Inspired by Lett and California’s success, Jim returned to the Red Hills in 1971, bought three tracts of land, planted as many vineyards and built, of course, an Asian-inspired house for his family.

He joined an industrious Worden Hill Road neighborhood of growers: Bill and Julia Wayne, growers for Cameron Winery; Jim and Lois Maresh, whose three-generation wine dynasty includes the Red Barn Tasting Room, Powell Hill and Arterberry-Maresh; Arthur and Vivian Weber, of Weber Vineyards, Tom and Sharon Saucy of Saucy Vineyards; Don and Wendy Lange of Lange Estate; Gary Fuqua, whose vineyards have been operated by Archery Summit and currently Holstein Vineyards; and the famed Dick Erath, who made wine for many of the commercial growers and sold his original winery to Chateau St. Michelle.

Jim often took his family to dinner parties at Charlie (Charles) and Shirley Coury’s house at Laurel Ridge Winery with a whole group of early Washington County winegrowers, including the Vuylstekes of Oak Knoll, Dick and Nancy Ponzi, and Bill and Virginia Fuller of Tualatin Vineyards —Bill is currently winemaking consultant for Willamette Valley Vineyards.

Many of the early growers bought cuttings from both Coury and his famed “Coury Clone,” so these parties often descended into loud debates about grapegrowing techniques, with Coury’s voice being the loudest. The children of the growers, Cal Erath, now owner of Dog Zin Heat, Paige Fuqua, me and others often had raucous parties upstairs in the farmhouse to compete with the volume downstairs.

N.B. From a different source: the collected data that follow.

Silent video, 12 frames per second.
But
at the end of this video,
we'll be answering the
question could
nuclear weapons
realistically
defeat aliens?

In 1978, Jim endured three granary fires, set by an arsonist, destroying nearly his entire grain and fertilizer complex. He remembers burning the clothes he wore at the scene of the first horrendous fire in a garden barbecue pit; tears rolled down his face as the acrid smell of burned grain wafted in the smoke and scorched the red dirt. He climbed on his tractor, driving up and down the rows searching for solace in the peace of the grapevines.

It was a day he will never forget.

He also found peace and fellowship in the vineyard community.  He mentored and made friends with many early growers, vineyard workers and winemakers, including Ken Wright, Allen Holstein and countless others.

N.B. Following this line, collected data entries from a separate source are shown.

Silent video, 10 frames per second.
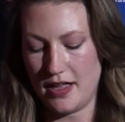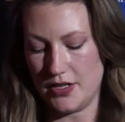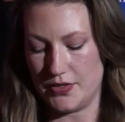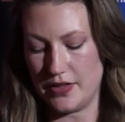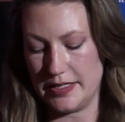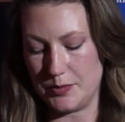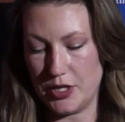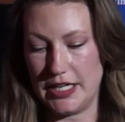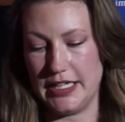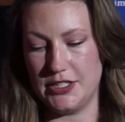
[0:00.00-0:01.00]
So that's
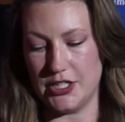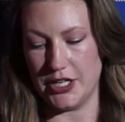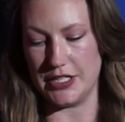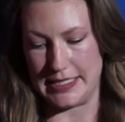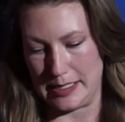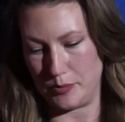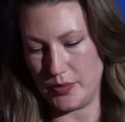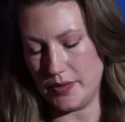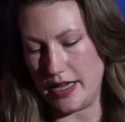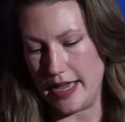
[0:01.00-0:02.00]
pretty darn deep.
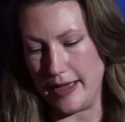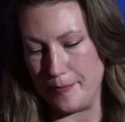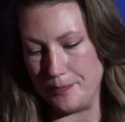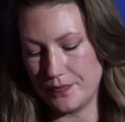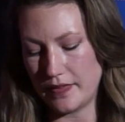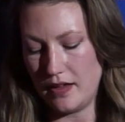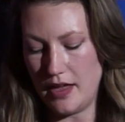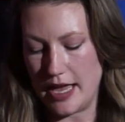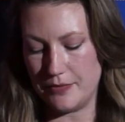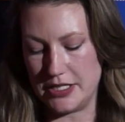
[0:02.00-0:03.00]

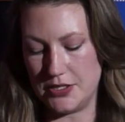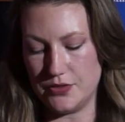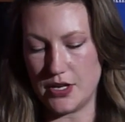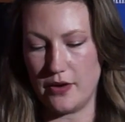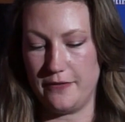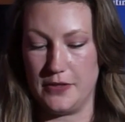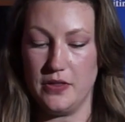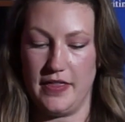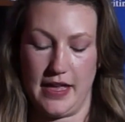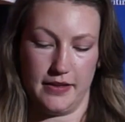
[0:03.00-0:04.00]
And we do know a few
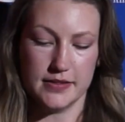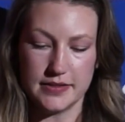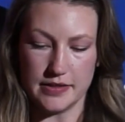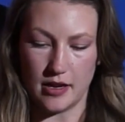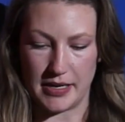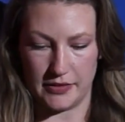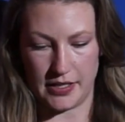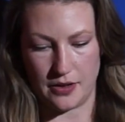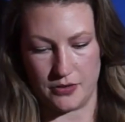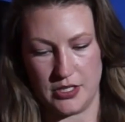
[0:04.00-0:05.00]
things about
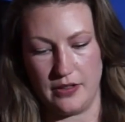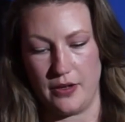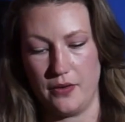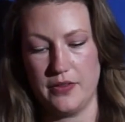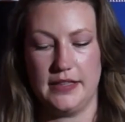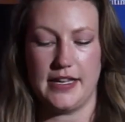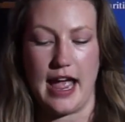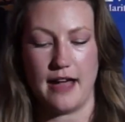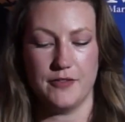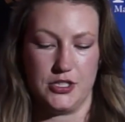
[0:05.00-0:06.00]
the ocean, though, that the
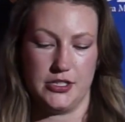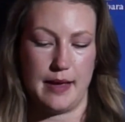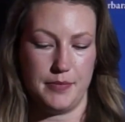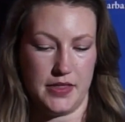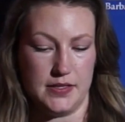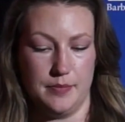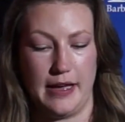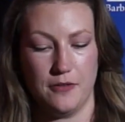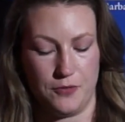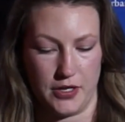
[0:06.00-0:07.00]
average depth is
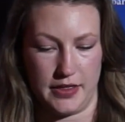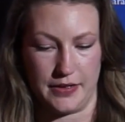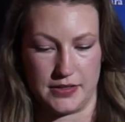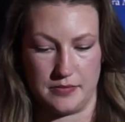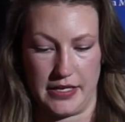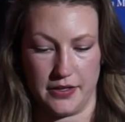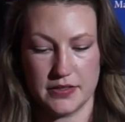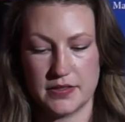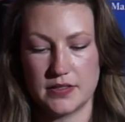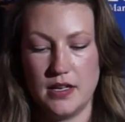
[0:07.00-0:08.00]
about 4,000
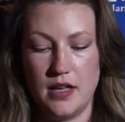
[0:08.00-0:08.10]
meters.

He sold Dick Ponzi his first wine press and loaned a wine press to the Campbells at Elk Cove. He sold grapes to Erath, Lett and Coury, as well as Doyle Hinman, David Adelsheim and Myron Redford of Amity Vineyards — currently owned by Union Wine Company.

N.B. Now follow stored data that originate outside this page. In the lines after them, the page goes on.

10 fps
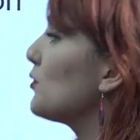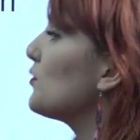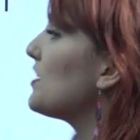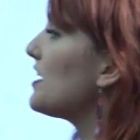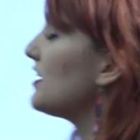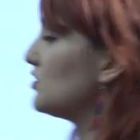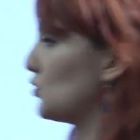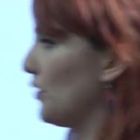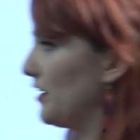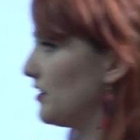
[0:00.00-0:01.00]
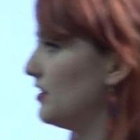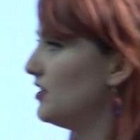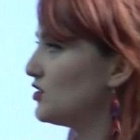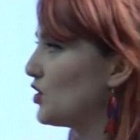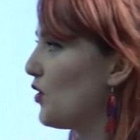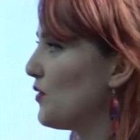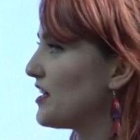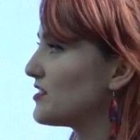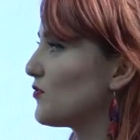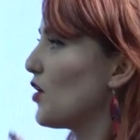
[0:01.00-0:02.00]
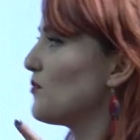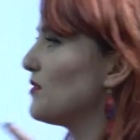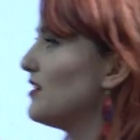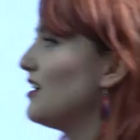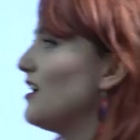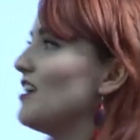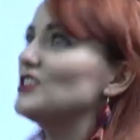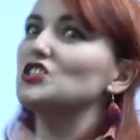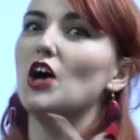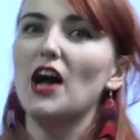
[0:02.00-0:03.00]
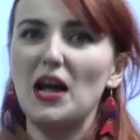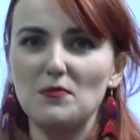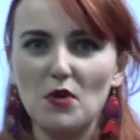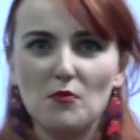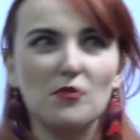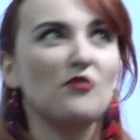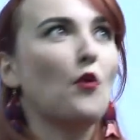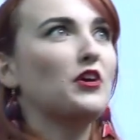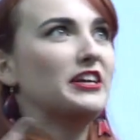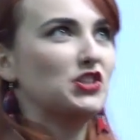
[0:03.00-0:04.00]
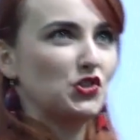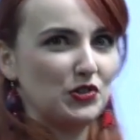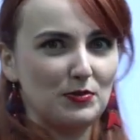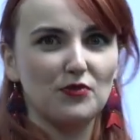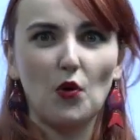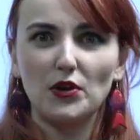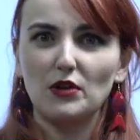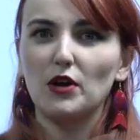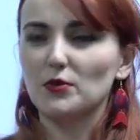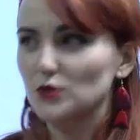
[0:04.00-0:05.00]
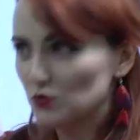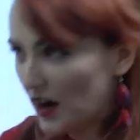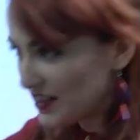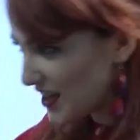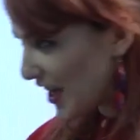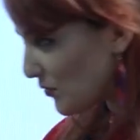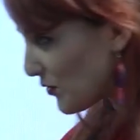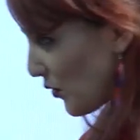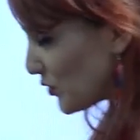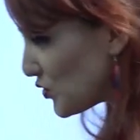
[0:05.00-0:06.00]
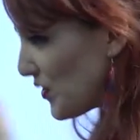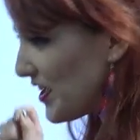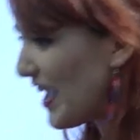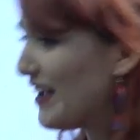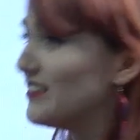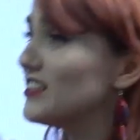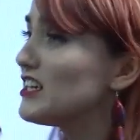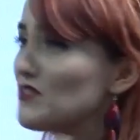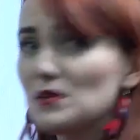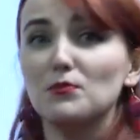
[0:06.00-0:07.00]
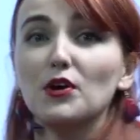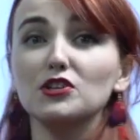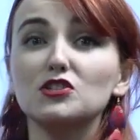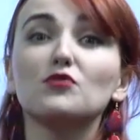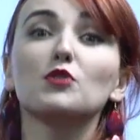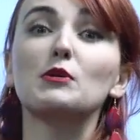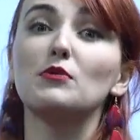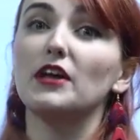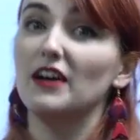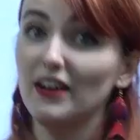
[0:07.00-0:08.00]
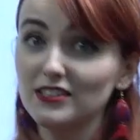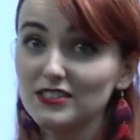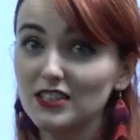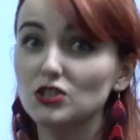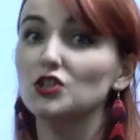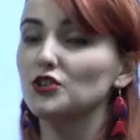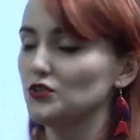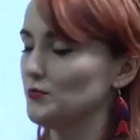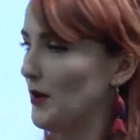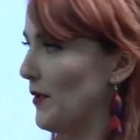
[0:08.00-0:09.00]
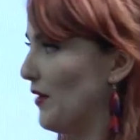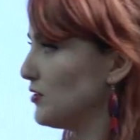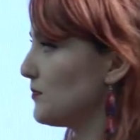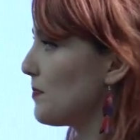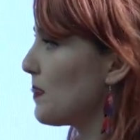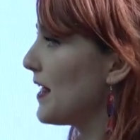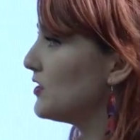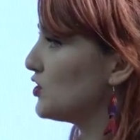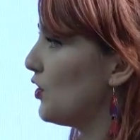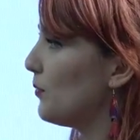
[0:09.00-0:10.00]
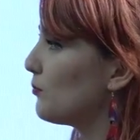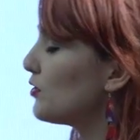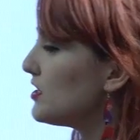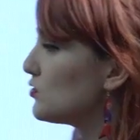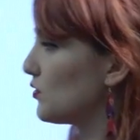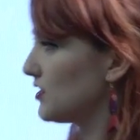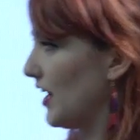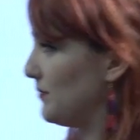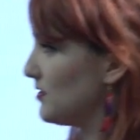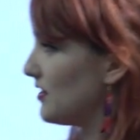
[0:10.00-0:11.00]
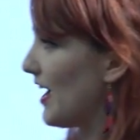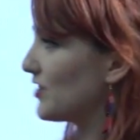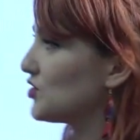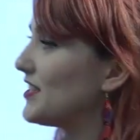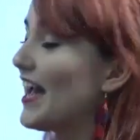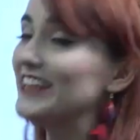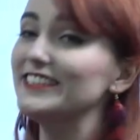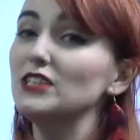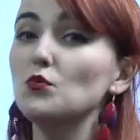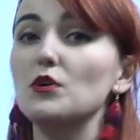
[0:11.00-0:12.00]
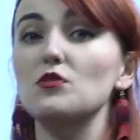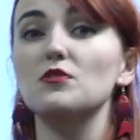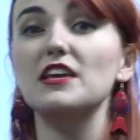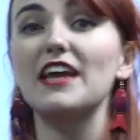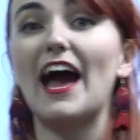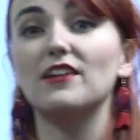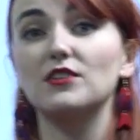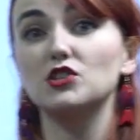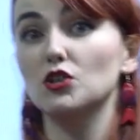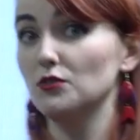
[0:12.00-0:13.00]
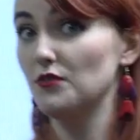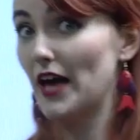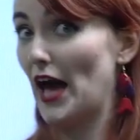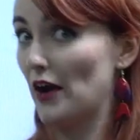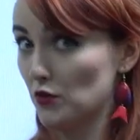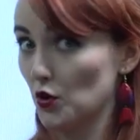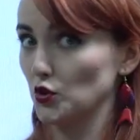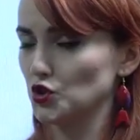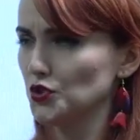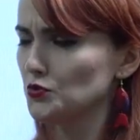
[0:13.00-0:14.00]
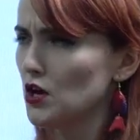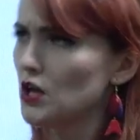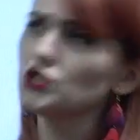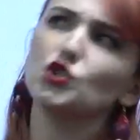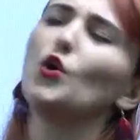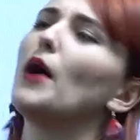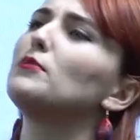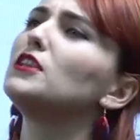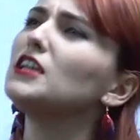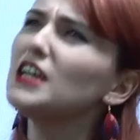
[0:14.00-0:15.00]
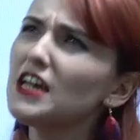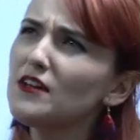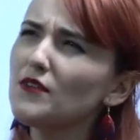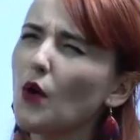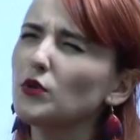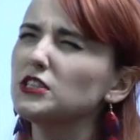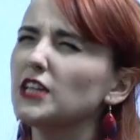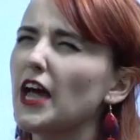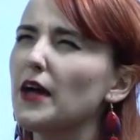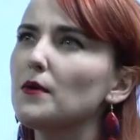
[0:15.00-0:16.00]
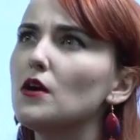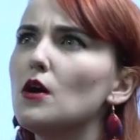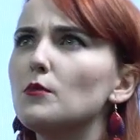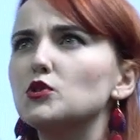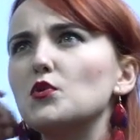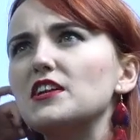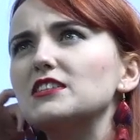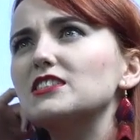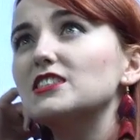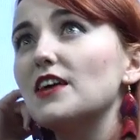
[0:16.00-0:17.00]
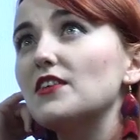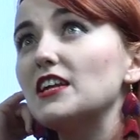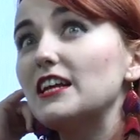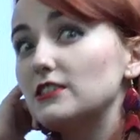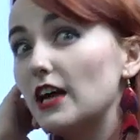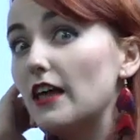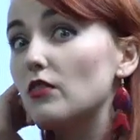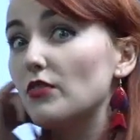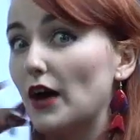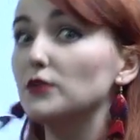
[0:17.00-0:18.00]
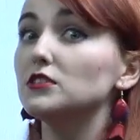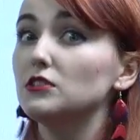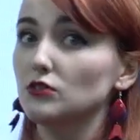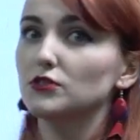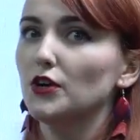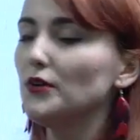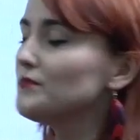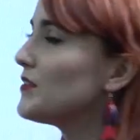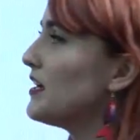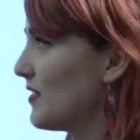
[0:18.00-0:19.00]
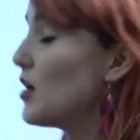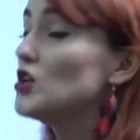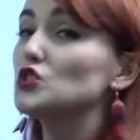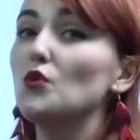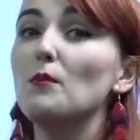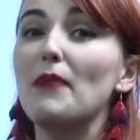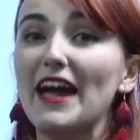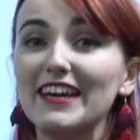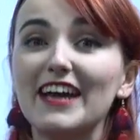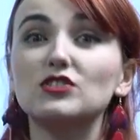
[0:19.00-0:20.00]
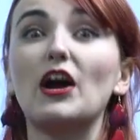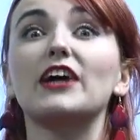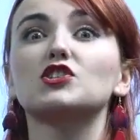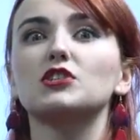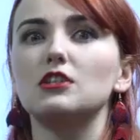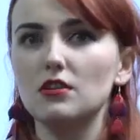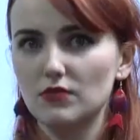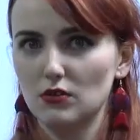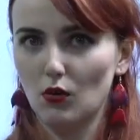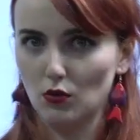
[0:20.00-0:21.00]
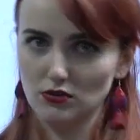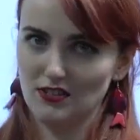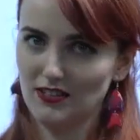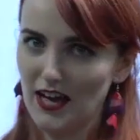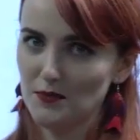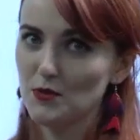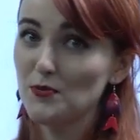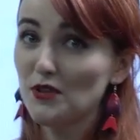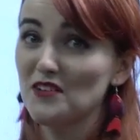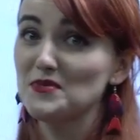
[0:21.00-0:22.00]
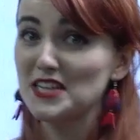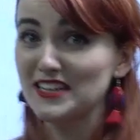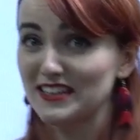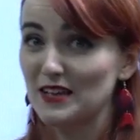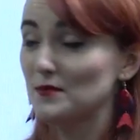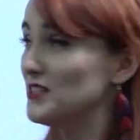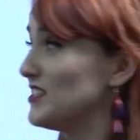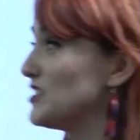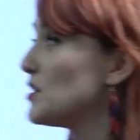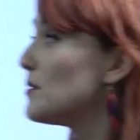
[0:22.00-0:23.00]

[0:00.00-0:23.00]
prehistoric. So it's from the time before history, before they were able to write down what they were doing and leave it in books for people like us to learn about. So prehistoric times, they actually ended with the advent of agriculture. So I want to say between 7,000 and 10,000 years ago. So pancakes are actually even older than that. People have been eating them since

He “collaborated,” a catch term frequently used to describe the tractor swapping, vine grafting and grapegrowing advice that bonded the entire fledgling industry for its survival and now great success.

Without fanfare, Jim, known to many as a horticultural and viticultural mentor — having designed five estate gardens and planted three vineyards — quietly retired at age 56 with the sale of McDaniel Grain in order to design and manage a showpiece garden at Argyle winery for his friend, Rollin Soles. He was happiest working in the garden and talking to patrons, who knew nothing about his background or would never suspect he had planted one of the first commercial vineyards in the state. He was devastated when the garden was destroyed during Argyles’ expansion but healed with the help of community support.

Postscript

Jackson Family Winery continues to acquire property in Yamhill County with the recent purchase of the Taylor-Dale Hardware Building from third-generation family member Jeff Dale. What began in the early nineteenth century as a family hardware business is now a new home to the first California winery on Third Street in McMinnville.

This sale represents an evolution in the use of downtown buildings being converted to winery use. My grandfather, Harry McDaniel, founded McDaniel Grain and Feed in 1927 in the majority of the granary district, where many of the company’s original grain and fertilizer buildings currently house wineries. Harold Taylor, a friend of my grandfather’s, founded Taylor-Dale in 1933. Both families successfully ran their respective grain and hardware businesses for over six decades.

Having grown up in the Dundee Hills and in the early Oregon wine industry, Kerry McDaniel Boenisch is passionate about the history of the area. She is the author of “Dirt+Vine=Wine” and is the newly appointed director at the Oregon Wine Education Center, located in the Chehalem Valley Chamber of Commerce in Newberg.